__Exercise objective__.
Reproduce the first line of the entries that follow and each later line, word for word, ending with the one containing "[0:14.13-0:14.57]".

===== Available data

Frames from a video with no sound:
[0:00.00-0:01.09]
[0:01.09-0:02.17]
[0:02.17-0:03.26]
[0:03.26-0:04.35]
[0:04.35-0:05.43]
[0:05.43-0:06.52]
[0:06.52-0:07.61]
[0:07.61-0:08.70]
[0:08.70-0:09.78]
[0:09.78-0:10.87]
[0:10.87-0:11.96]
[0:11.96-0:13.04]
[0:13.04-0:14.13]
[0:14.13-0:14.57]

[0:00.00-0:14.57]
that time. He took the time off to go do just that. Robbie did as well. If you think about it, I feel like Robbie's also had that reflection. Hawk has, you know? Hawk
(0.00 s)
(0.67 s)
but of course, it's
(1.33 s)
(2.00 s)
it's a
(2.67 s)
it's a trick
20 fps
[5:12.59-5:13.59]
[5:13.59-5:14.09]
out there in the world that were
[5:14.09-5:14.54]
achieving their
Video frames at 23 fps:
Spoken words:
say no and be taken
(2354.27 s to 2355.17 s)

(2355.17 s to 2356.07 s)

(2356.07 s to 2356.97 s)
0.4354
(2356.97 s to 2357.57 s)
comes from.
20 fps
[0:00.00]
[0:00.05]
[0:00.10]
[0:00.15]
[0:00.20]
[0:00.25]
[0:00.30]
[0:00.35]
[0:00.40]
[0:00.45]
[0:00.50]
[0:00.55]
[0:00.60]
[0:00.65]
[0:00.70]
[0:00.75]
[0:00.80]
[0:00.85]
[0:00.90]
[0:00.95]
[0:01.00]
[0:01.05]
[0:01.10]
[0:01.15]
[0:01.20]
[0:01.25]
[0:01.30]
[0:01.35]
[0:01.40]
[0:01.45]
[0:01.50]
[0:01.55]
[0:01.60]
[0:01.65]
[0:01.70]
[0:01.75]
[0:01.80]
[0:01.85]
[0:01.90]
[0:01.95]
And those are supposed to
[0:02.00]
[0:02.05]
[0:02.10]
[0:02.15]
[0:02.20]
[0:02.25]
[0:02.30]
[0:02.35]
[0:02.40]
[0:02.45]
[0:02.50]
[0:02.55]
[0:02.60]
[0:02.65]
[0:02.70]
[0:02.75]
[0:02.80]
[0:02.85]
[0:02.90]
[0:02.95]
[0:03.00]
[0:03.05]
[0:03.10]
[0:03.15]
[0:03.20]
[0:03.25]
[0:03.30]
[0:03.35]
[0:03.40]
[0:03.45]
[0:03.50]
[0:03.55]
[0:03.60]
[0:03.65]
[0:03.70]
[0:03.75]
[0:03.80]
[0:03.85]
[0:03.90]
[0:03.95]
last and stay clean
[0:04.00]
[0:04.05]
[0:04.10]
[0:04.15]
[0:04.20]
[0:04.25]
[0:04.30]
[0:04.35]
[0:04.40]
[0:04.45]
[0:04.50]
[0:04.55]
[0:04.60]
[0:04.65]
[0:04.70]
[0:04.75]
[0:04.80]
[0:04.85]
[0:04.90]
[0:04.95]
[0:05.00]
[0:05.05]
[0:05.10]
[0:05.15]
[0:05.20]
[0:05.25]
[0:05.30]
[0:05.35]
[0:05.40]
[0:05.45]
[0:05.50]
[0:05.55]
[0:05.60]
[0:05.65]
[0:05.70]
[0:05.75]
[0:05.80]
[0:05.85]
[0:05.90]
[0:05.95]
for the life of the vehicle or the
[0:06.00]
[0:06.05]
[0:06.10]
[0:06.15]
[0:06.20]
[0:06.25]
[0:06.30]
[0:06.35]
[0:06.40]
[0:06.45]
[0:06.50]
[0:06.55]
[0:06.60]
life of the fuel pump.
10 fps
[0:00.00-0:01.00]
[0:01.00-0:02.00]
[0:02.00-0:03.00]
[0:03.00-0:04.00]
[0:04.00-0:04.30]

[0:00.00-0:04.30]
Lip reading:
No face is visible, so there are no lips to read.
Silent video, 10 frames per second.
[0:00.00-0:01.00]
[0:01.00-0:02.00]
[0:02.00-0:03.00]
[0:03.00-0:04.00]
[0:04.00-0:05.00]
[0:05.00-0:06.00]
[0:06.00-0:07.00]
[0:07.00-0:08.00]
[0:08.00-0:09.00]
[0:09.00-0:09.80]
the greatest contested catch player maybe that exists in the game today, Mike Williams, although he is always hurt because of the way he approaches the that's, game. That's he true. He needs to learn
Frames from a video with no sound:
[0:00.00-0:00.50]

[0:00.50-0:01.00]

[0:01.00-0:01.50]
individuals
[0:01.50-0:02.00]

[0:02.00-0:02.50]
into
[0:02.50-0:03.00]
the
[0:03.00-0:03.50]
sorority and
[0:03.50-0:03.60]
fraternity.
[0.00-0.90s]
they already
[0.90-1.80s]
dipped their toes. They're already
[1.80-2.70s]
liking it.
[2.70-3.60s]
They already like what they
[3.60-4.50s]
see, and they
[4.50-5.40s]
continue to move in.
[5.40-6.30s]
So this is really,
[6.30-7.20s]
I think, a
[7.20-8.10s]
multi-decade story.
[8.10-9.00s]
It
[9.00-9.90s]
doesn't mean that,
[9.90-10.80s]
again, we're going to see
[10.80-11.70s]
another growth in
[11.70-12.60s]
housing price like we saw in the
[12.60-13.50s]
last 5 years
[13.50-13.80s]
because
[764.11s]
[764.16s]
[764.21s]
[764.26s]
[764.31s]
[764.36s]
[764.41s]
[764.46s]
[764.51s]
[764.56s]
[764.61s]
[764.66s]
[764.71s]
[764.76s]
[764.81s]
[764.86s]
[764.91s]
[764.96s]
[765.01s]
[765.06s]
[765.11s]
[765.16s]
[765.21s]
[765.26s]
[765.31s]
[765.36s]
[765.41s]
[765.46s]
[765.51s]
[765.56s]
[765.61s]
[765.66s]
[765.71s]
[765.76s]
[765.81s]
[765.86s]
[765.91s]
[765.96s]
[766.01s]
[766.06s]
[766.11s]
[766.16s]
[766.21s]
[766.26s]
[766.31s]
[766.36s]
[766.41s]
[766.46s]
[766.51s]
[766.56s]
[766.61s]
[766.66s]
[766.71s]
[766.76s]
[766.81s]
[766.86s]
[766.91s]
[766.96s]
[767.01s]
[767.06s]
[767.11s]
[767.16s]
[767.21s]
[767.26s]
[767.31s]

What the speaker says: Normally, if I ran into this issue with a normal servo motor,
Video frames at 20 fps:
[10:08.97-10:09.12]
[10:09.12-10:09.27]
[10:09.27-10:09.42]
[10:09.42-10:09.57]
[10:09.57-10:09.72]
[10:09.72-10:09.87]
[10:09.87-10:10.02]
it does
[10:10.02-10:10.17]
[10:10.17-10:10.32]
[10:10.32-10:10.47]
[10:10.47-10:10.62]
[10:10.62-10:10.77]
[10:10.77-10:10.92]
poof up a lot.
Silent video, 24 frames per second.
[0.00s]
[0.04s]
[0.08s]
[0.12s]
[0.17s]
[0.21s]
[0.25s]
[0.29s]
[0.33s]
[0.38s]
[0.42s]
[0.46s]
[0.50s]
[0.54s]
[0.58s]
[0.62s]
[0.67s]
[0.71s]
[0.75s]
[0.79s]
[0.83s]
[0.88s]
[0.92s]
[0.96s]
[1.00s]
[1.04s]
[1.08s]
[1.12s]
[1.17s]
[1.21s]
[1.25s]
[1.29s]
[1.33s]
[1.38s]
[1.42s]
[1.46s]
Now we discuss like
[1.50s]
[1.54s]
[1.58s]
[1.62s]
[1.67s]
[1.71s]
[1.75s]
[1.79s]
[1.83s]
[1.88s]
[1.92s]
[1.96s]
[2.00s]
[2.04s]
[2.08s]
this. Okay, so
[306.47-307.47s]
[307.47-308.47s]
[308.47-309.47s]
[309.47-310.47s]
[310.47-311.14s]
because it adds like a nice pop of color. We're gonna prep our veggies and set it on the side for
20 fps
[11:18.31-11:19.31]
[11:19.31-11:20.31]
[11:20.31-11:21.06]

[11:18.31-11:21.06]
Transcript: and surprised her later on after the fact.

==========

__Result of the task__.
Frames from a video with no sound:
[0:00.00-0:01.09]
[0:01.09-0:02.17]
[0:02.17-0:03.26]
[0:03.26-0:04.35]
[0:04.35-0:05.43]
[0:05.43-0:06.52]
[0:06.52-0:07.61]
[0:07.61-0:08.70]
[0:08.70-0:09.78]
[0:09.78-0:10.87]
[0:10.87-0:11.96]
[0:11.96-0:13.04]
[0:13.04-0:14.13]
[0:14.13-0:14.57]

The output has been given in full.